Caveats to an instant purchase are that official ink packs aren't the cheapest, although you can save a little, and prolong the time between changes, by opting for XXL cartridges.
Large scale printing isn't the easiest thing. If you need to print A3 pages, but can't stand the hassle of heading to your local print shop for posters or other large documents, a large home printer could be a great solution.
Epson's option, which is surprisingly affordable, can print documents up to A3 size, great for (light) business use or home users who want a little more than the usual. Instructions are a little on the light side, and you'll need a hefty desk, but once you've found the space and figured it out it's reasonably intuitive.
There are plenty of connectivity option in there - we're particularly taken by the NFC printing option, which will drag files from your phone when you place it on the appropriate spot.
See how this printer stacks up against a quality rival in T3's Epson WorkForce WF-7210DTW vs HP DeskJet 2630 comparison feature.
If you're looking for an inoffensive printer, or just want a splash of colour to enjoy while you're waiting for your documents to be done, HP's affordable little all-in-one is the printer for you.
We're amazed at what it can do; this model steps up from its predecessors by adding wireless and Airprint capabilities, and offers up good-quality colour prints, scanning and copying with the scanner on top, and a three-month subscription to HP's Instant Ink program. This means that, should your cartridge run low, the printer will automatically order up a new one and have it sent to you.
There's only one cartridge, though, so you'll either need to waste a little ink or make sure every single document you print is equally balanced between all colours. Wastage it is, then.
Into photography? You need a printer that can print physical versions of those photos, and do it well. That's what you get here; in the Epson Expression Premium XP-7100's photo printing mode, which can automatically pull photo paper from one of its dual paper trays, you get high quality prints with a professional sheen.

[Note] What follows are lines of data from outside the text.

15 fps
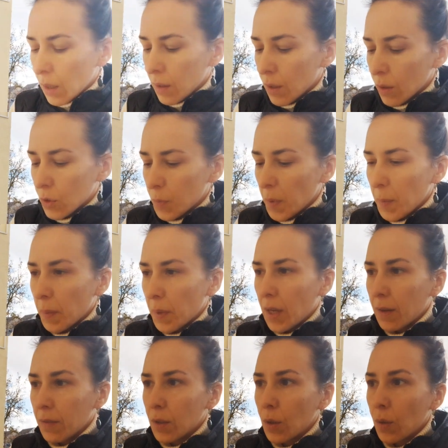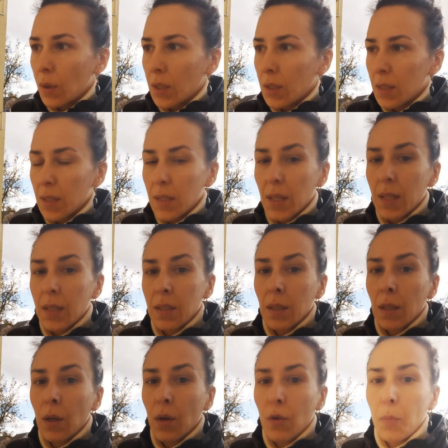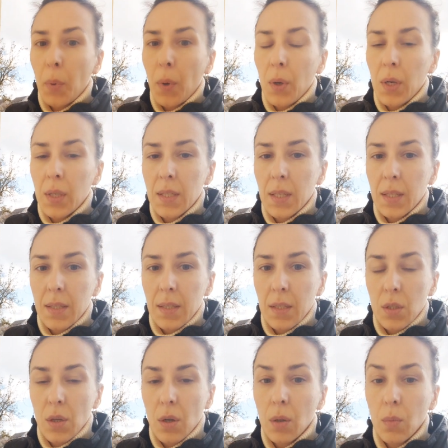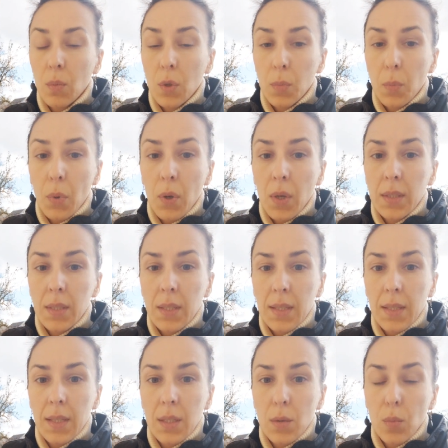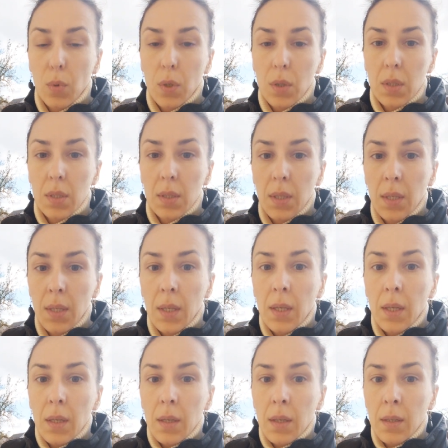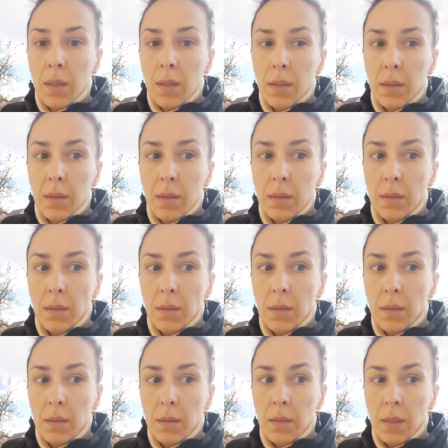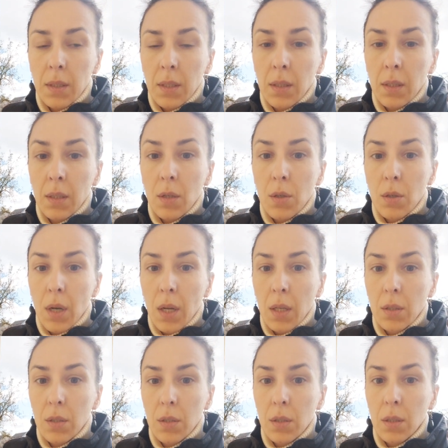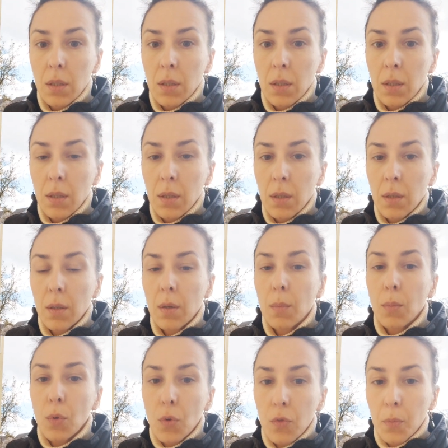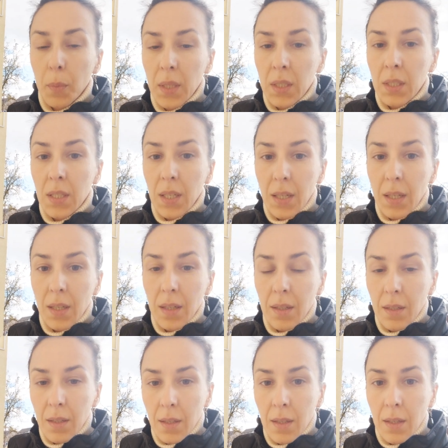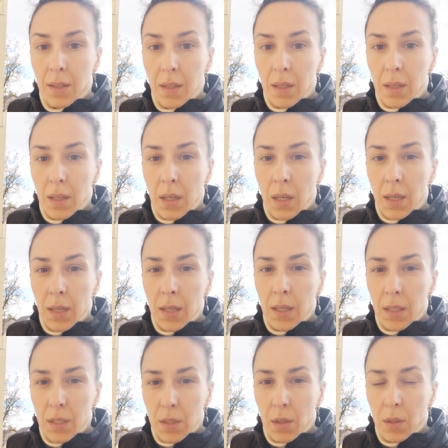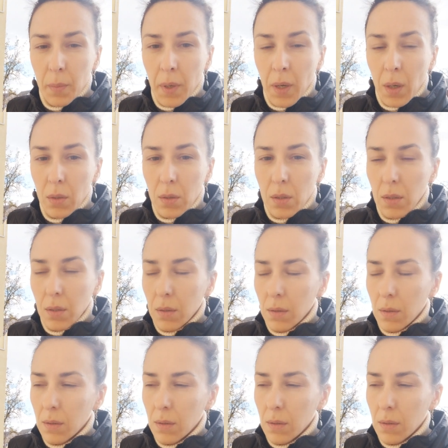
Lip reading: those people have no understanding of politics at all, what politics is, what the right movement is all about.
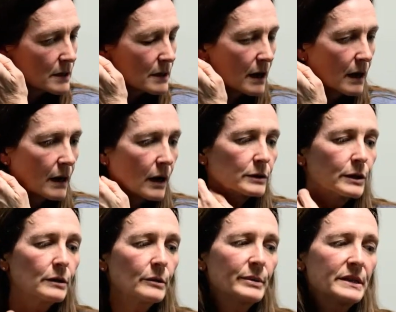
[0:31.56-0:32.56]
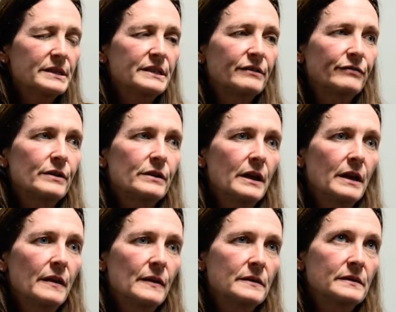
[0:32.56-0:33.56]
uh, a little bit different
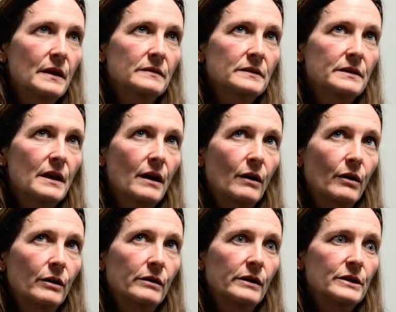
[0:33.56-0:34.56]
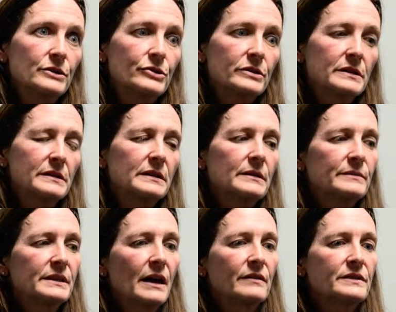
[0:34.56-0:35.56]
in the sense that her injuries
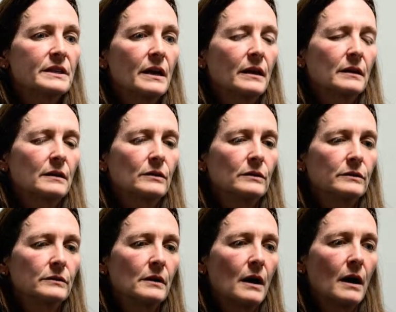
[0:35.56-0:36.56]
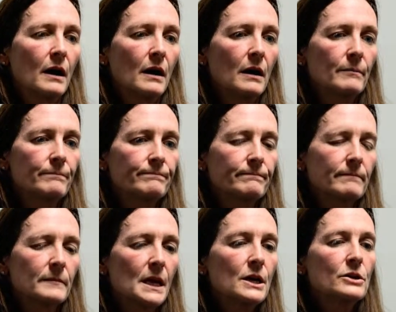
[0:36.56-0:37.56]
seemed to have taken a, um,
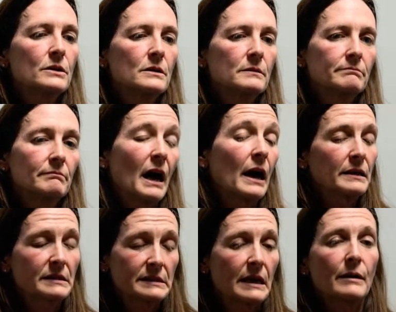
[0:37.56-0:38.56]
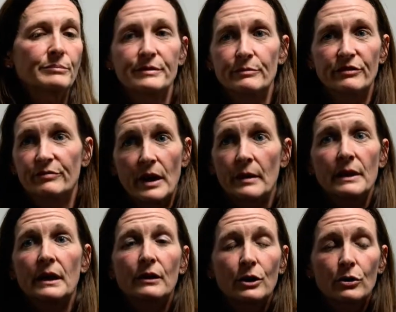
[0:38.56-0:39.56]
I stopped moving. I
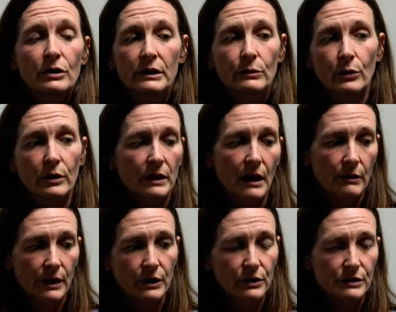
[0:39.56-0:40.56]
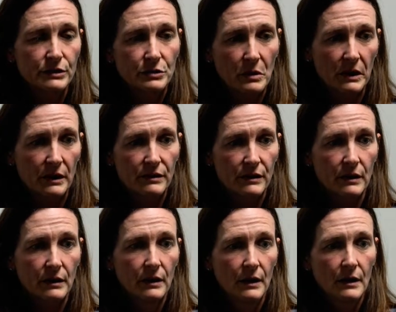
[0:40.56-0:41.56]
mean, I couldn't work out, I couldn't do
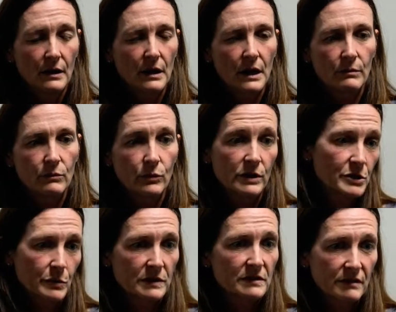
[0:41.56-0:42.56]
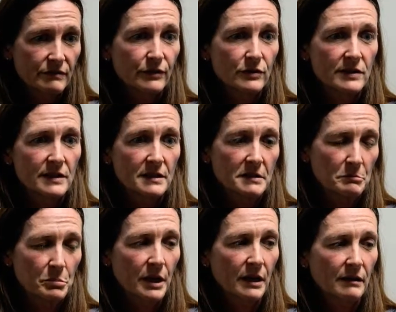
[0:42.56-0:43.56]
anything, um, which was the first
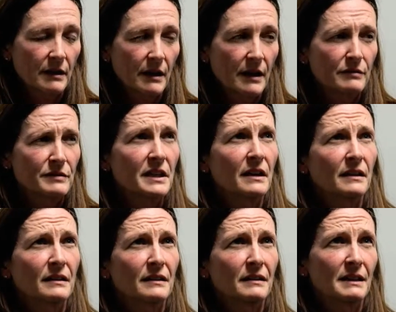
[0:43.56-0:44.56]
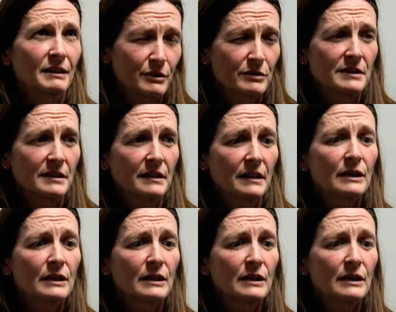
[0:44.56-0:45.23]
break that I have taken in thirteen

Naturally, photo paper isn't cheap. Neither is the copious volumes of ink required to print on it. And while it takes a little while to get set up, switching modes and sources is quick and easy when you're up and running. You don't even need a PC or Mac to get it done - plug your phone or camera in, or insert an SD card, and you can print directly from there. This very well could be the best home printer for photos.